Week In Review: How Trump's Policies Moved Stocks - March 3, 2019

North Korea nuclear summit ends with no deal, Trump administration opens steel import probe

Catch up on the top industries and stocks that were impacted, or were predicted to be impacted, by the comments, actions and policies of President Donald Trump and his administration with this weekly recap compiled by The Fly:

1. NO U.S.-NORTH KOREA DEAL: The White House said to reporters on Thursday regarding President Trump's meeting with North Korea, "The two leaders discussed various ways to advance denuclearization and economic driven concepts. No agreement was reached at this time, but their respective teams look forward to meeting in the future." The two nations blamed each other for their failure to reach an agreement, with Trump saying North Korea sought sanctions relief without offering enough in return and Korea's Foreign Minister Ri Yong Ho saying Pyongyang made reasonable proposals for partial sanctions relief that the U.S. rejected, according to The Wall Street Journal. The Hanoi summit came eight months after a first meeting between the two leaders in Singapore last year.

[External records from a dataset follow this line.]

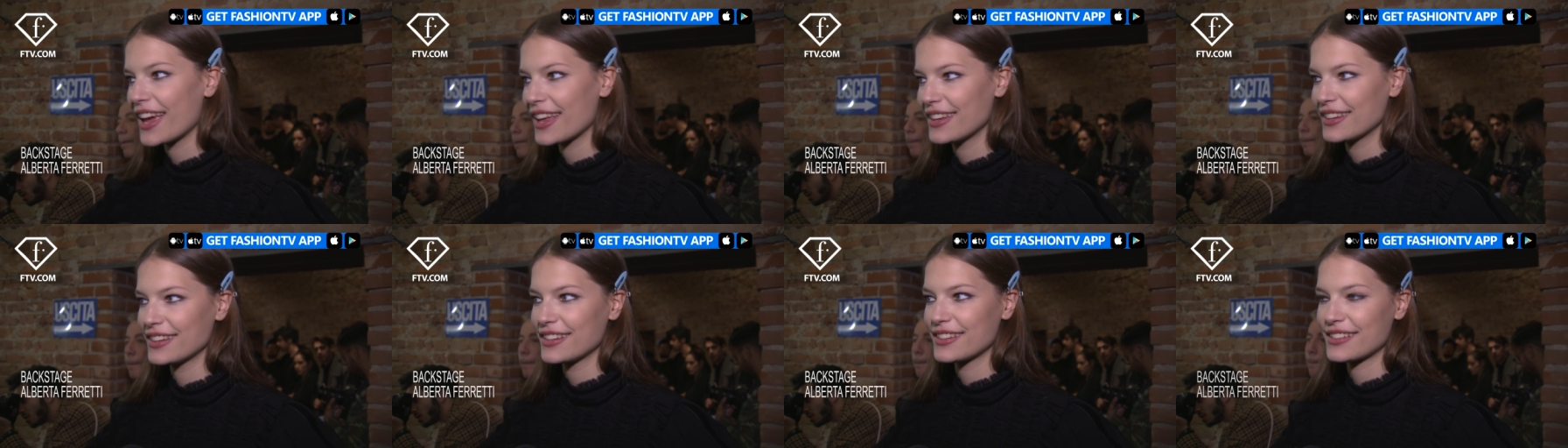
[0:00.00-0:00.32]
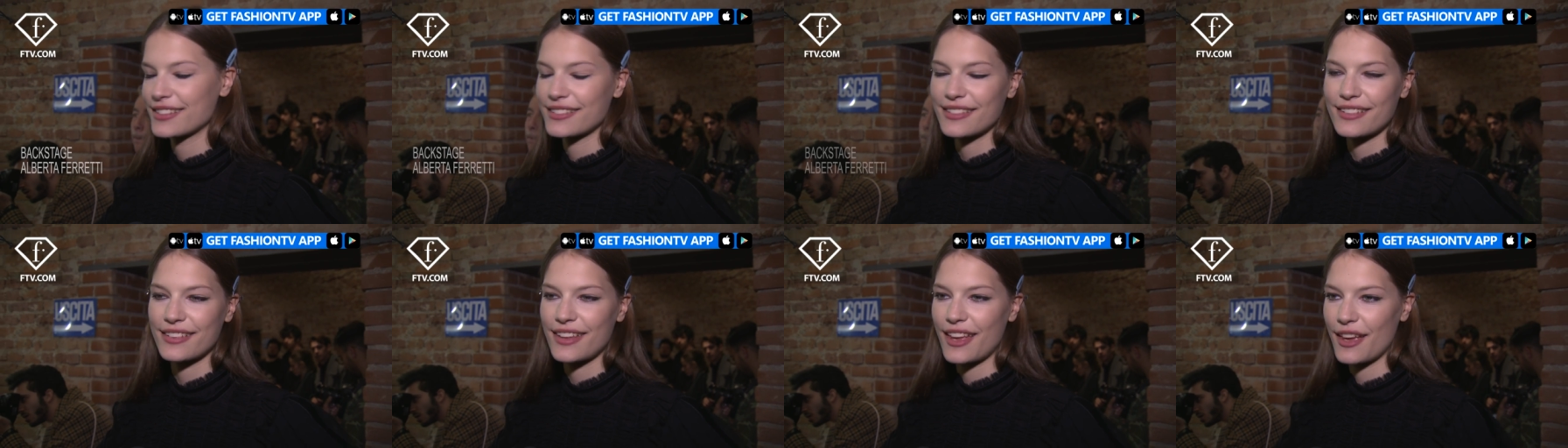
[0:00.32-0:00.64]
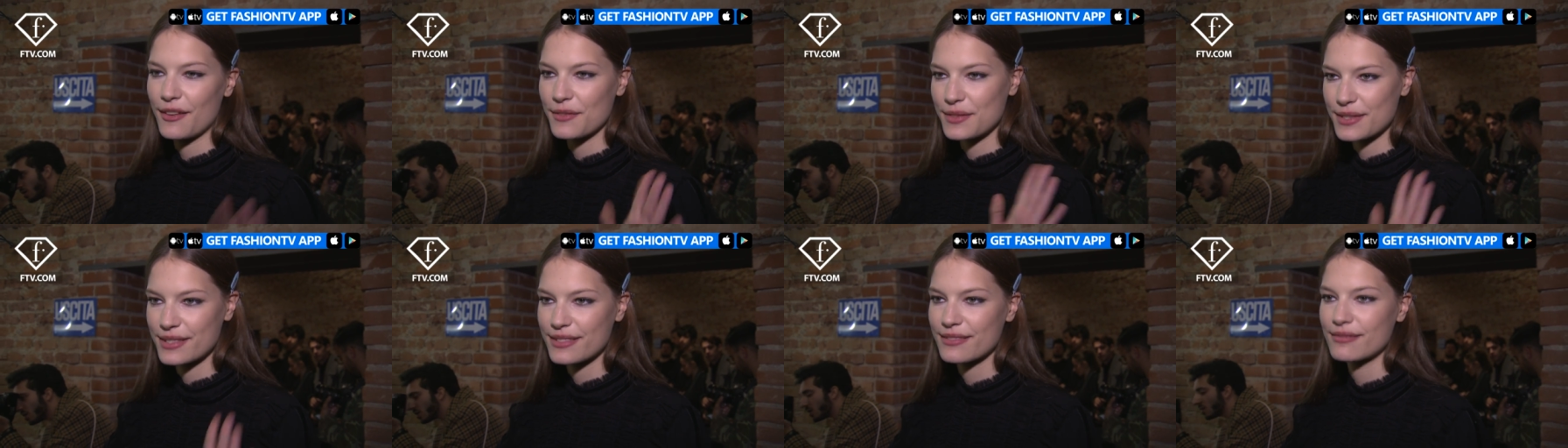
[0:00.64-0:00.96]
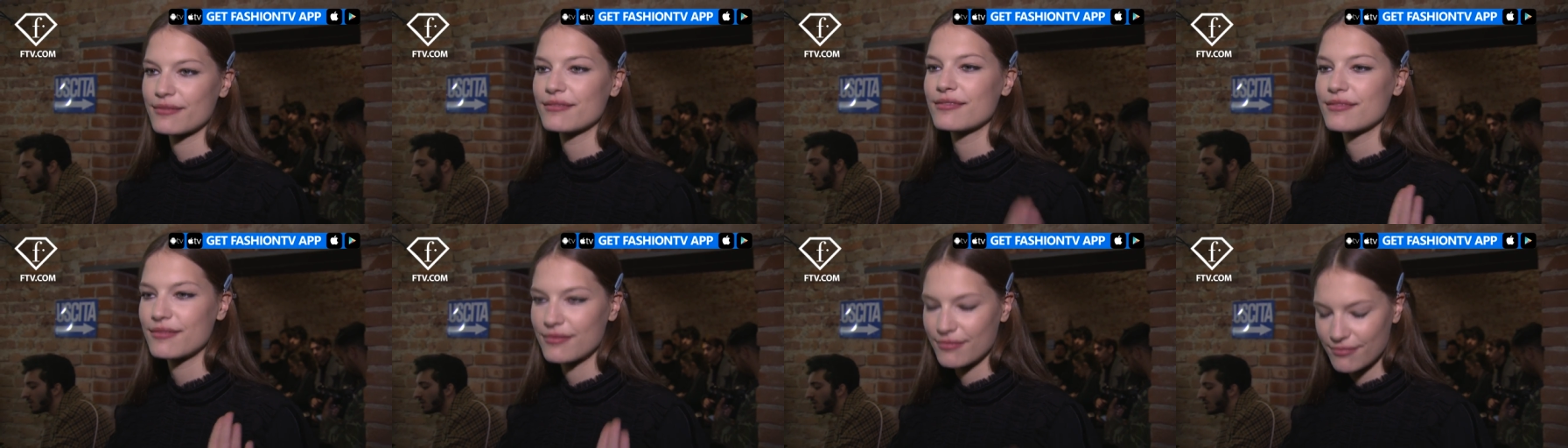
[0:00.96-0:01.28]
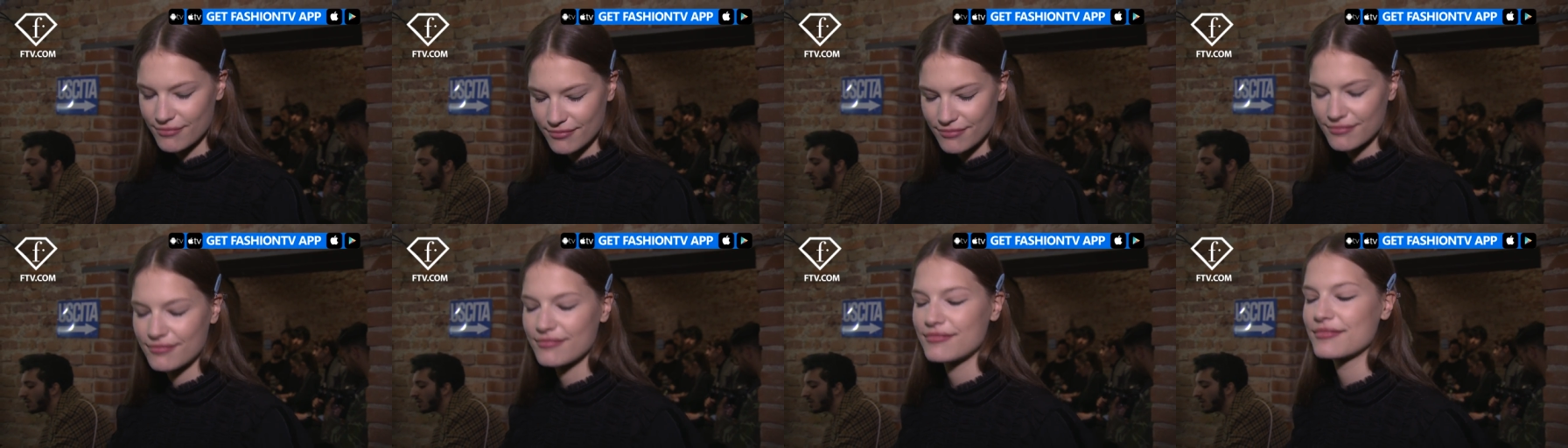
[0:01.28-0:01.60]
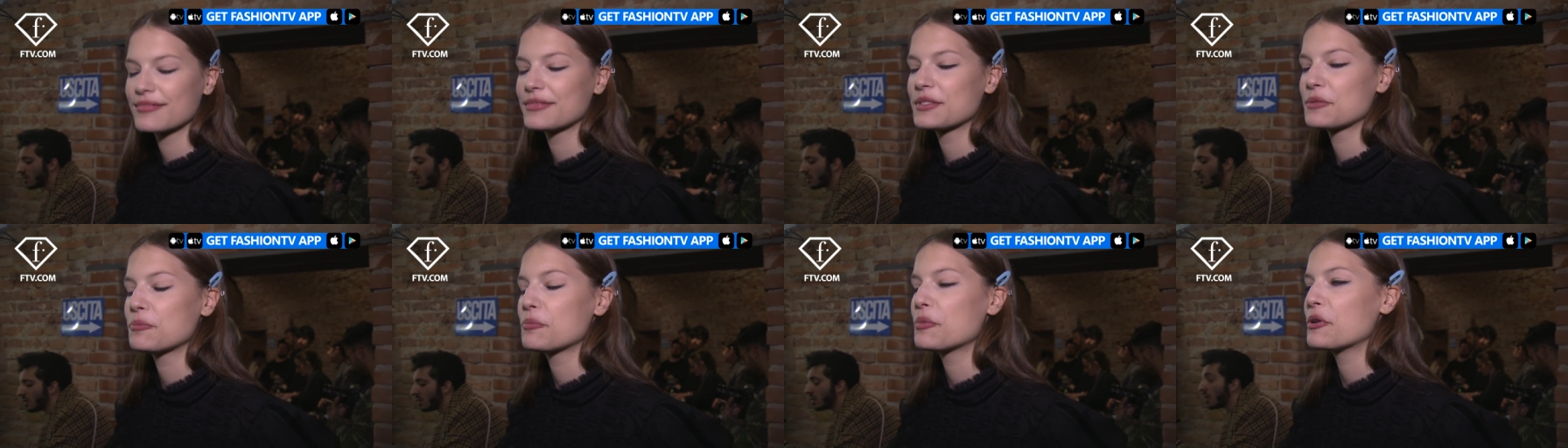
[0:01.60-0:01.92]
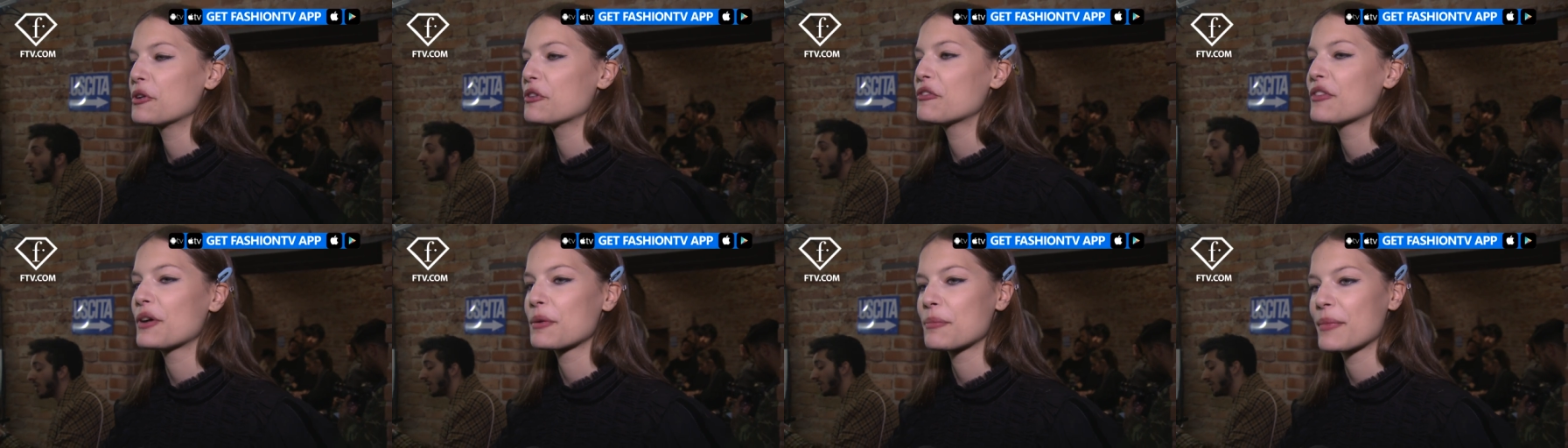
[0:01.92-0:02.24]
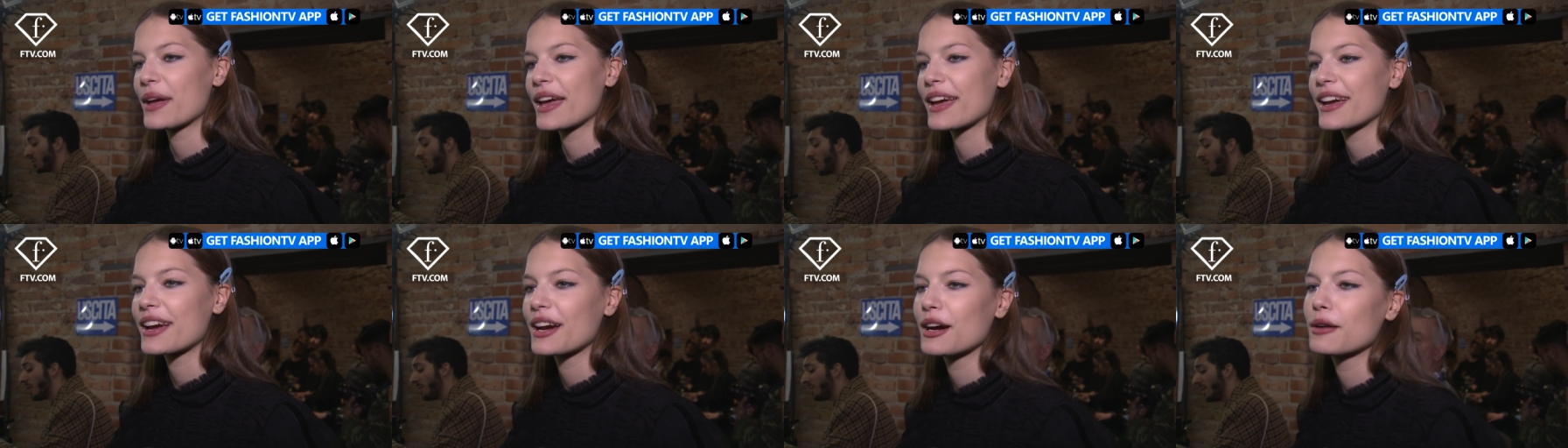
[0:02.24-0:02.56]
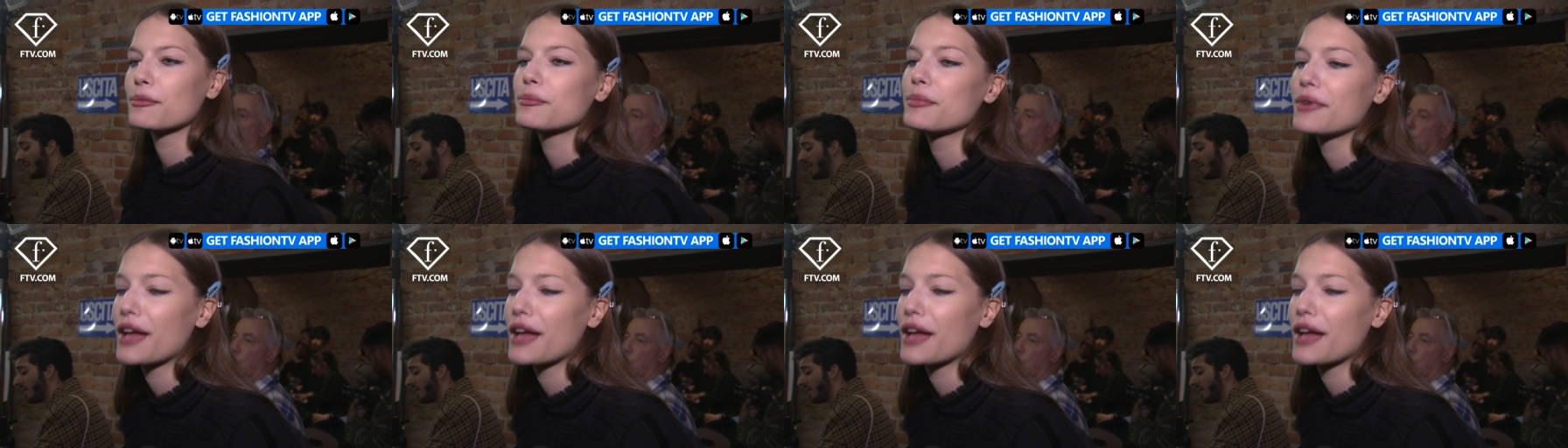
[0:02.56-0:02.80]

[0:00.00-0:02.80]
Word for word: and it is the perfect makeup.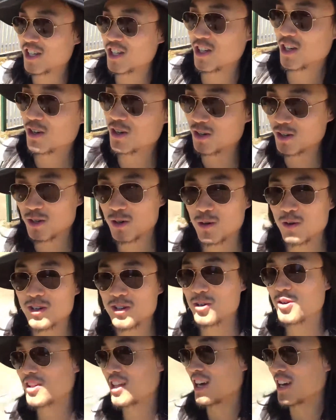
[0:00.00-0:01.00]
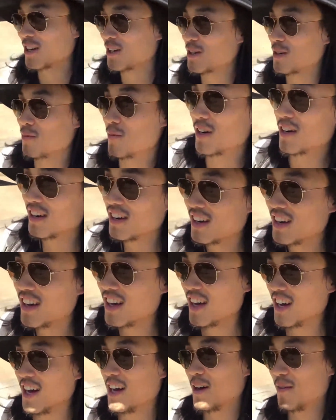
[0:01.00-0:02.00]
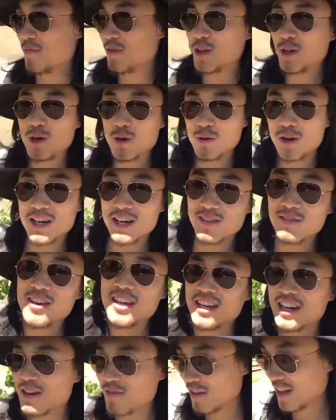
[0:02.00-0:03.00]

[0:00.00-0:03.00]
HDR doesn't always look that good, but you know what I mean.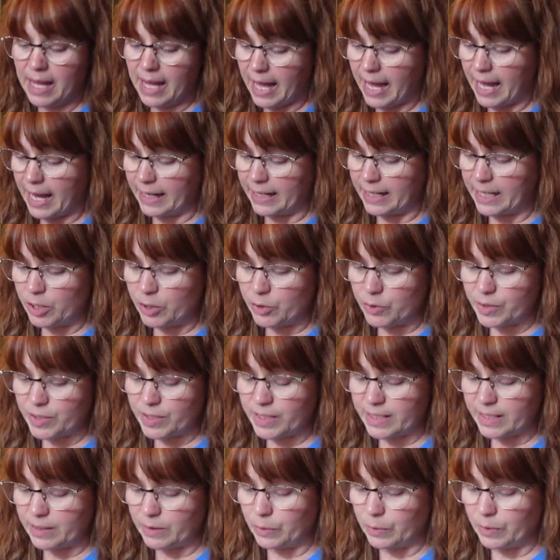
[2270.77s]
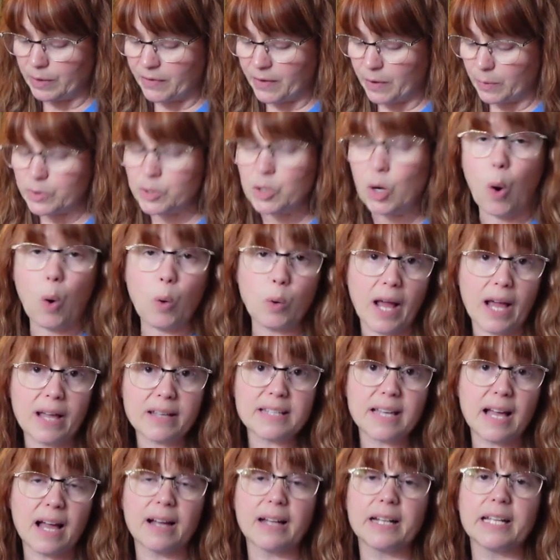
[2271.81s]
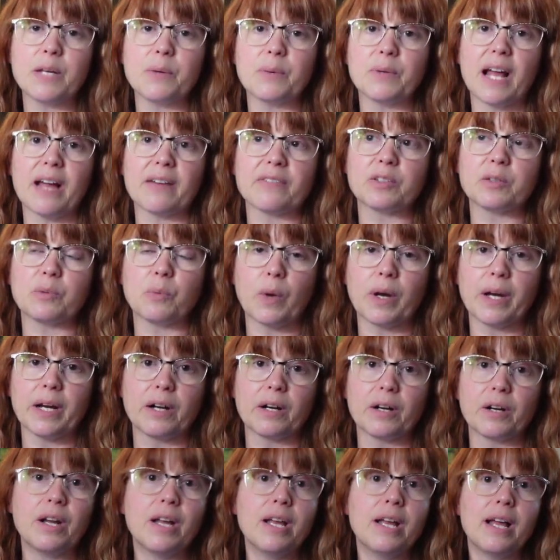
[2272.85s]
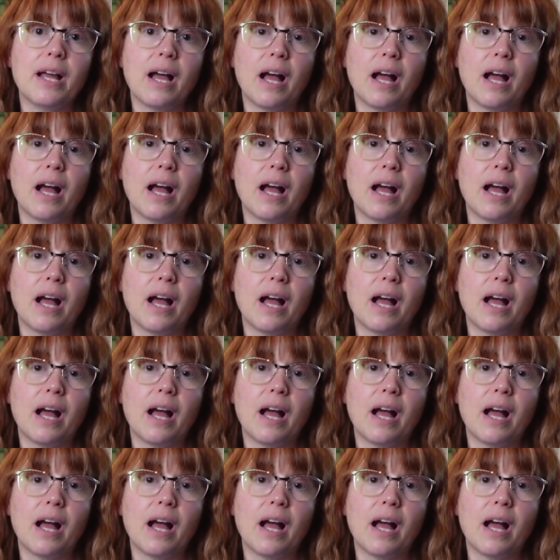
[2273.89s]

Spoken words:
And he used to, if it was cold outside, he would have to wear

2. U.S.-CHINA TRADE TALKS: President Donald Trump suggested on Thursday that he could walk away from trade negotiations with the Chinese, too, according to CNBC's Eamon Javers. "I'm never afraid to walk from a deal, and I would do that with China too if it didn't work out," Javers quoted Trump as saying. Semiconductor shares were under pressure the day before after U.S. Trade Representative Robert Lighthizer told Congress he was working toward a comprehensive deal with China "that includes enforcement and a major change in Chinese behavior," according to CNBC. Publicly traded companies in the space include AMD (AMD), Intel (INTC), Marvell (MRVL), Microchip (MCHP), Micron (MU), Nvidia (NVDA), Qualcomm (QCOM) and Texas Instruments (TXN). On Friday, Bloomberg said officials in the U.S. are preparing a final trade deal that President Trump and China's President Xi Jinping could sign in weeks. The U.S. is eyeing a summit between the two presidents as soon as mid-March, the report added.

3. STEEL IMPORTS: The U.S. Department of Commerce announced earlier this week the initiation of new antidumping duty and countervailing duty investigations to determine whether fabricated structural steel from Canada, China, and Mexico is being sold in the U.S. at less than fair value and to find if producers in Canada, China, and Mexico are receiving unfair subsidies. If Commerce makes an affirmative finding in these investigations, and if the U.S. International Trade Commission determines that dumped and/or unfairly subsidized U.S. imports of fabricated structural steel from Canada, China, and Mexico, are causing injury to the U.S. industry, Commerce will impose duties on those imports in the amount of dumping and/or unfair subsidization found to exist. Publicly traded companies in the steel space include AK Steel (AKS), ArcelorMittal (MT), Nucor (NUE), Steel Dynamics (STLD), TimkenSteel (TMST) and U.S. Steel (X).